Sex-specific behavioral and thalamo-accumbal circuit adaptations after oxycodone abstinence
Abstract
Opioid use disorder is marked by a progressive change in the motivation to administer the drug even in the presence of negative consequences. After long periods of abstinence, the urge to return to taking the drug intensifies over time, known as incubation of craving. Conditioned responses to drug-related stimuli, can acquire motivational properties and exert control over motivated behaviors leading to relapse. Although preclinical data suggest that the behavioral expression of opioid use is similar between male and female rodents, we do not have conclusive results on sex differences in craving and relapse across abstinence periods. Here, we investigated the effects of abstinence from oxycodone self-administration on neurotransmission in the paraventricular thalamus (PVT) to nucleus accumbens shell (NAcSh) pathway in male and female rats.
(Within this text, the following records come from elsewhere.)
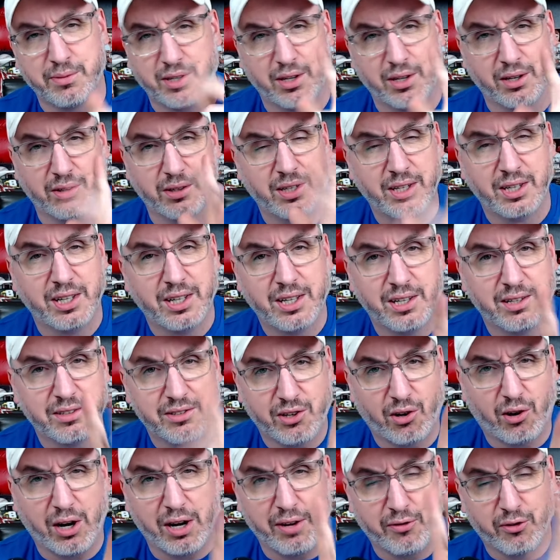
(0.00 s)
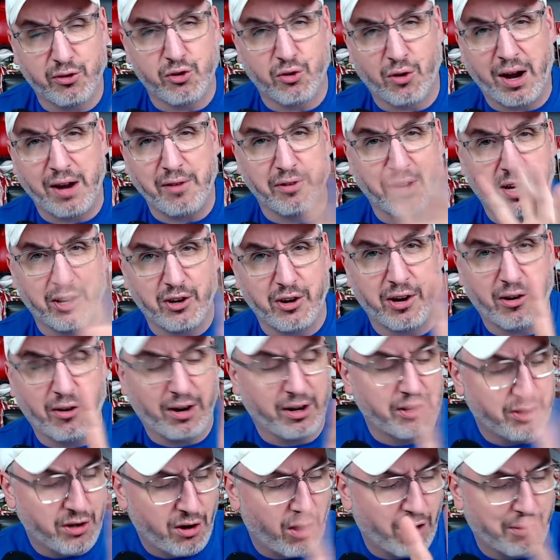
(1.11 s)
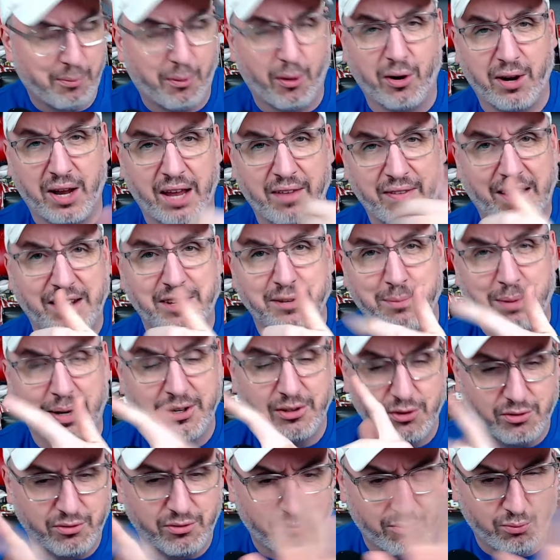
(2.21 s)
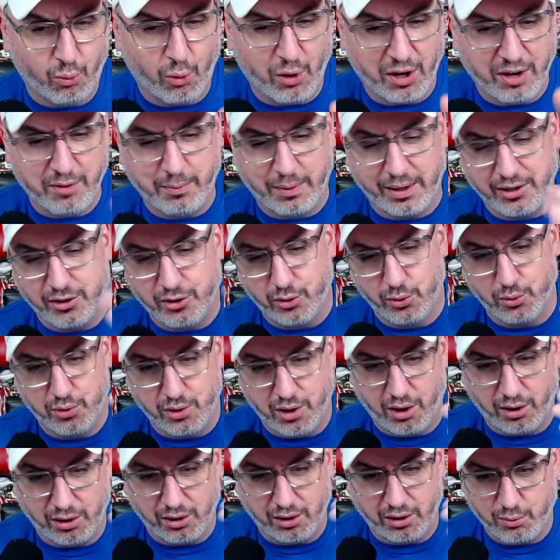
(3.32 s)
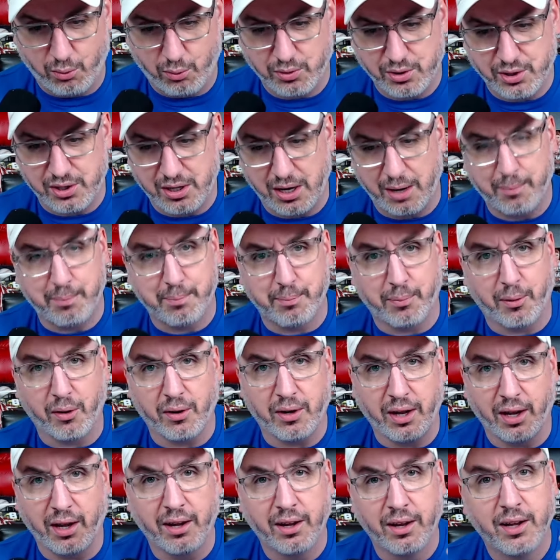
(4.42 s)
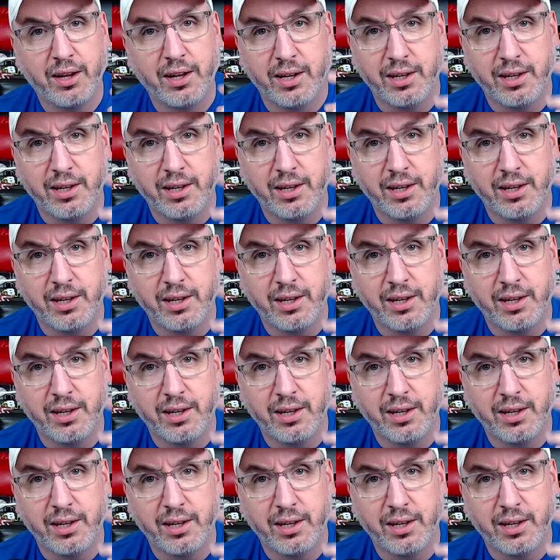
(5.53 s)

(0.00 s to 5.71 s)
So sorry if you're driving and you're hearing a dog barking. That's one of my 2 dogs that won't stop barking.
Using optogenetics and ex vivo electrophysiology, we assessed synaptic strength and glutamate release probability in this pathway, as well as the intrinsic excitability of NAcSh medium spiny neurons (MSNs), in slices from rats subjected to either 1 (acute) or 14 (prolonged) days of forced abstinence following self-administration. Our results revealed no sex differences in oxycodone self-administration or somatic withdrawal symptoms following acute abstinence. However, we found a sex-specific enhancement in cue-induced relapse after prolonged but not acute abstinence, with females exhibiting higher relapse rates. Prolonged but not acute abstinence led to comparable increases in PVT-NAcSh synaptic strength in both sexes, while inhibitory synaptic transmission in this pathway was not significantly altered at either abstinence time point. Intrinsic excitability of NAcSh MSNs was largely unaltered following oxycodone abstinence in both sexes; however, a trend toward increased spike output was observed in males after prolonged abstinence. Together, these findings suggest that prolonged oxycodone abstinence produces time-dependent and pathway-selective increases in excitatory synaptic strength at PVT-NAcSh inputs, accompanied by sex-specific effects on relapse vulnerability, highlighting the need for targeted therapeutic strategies in opioid use disorder.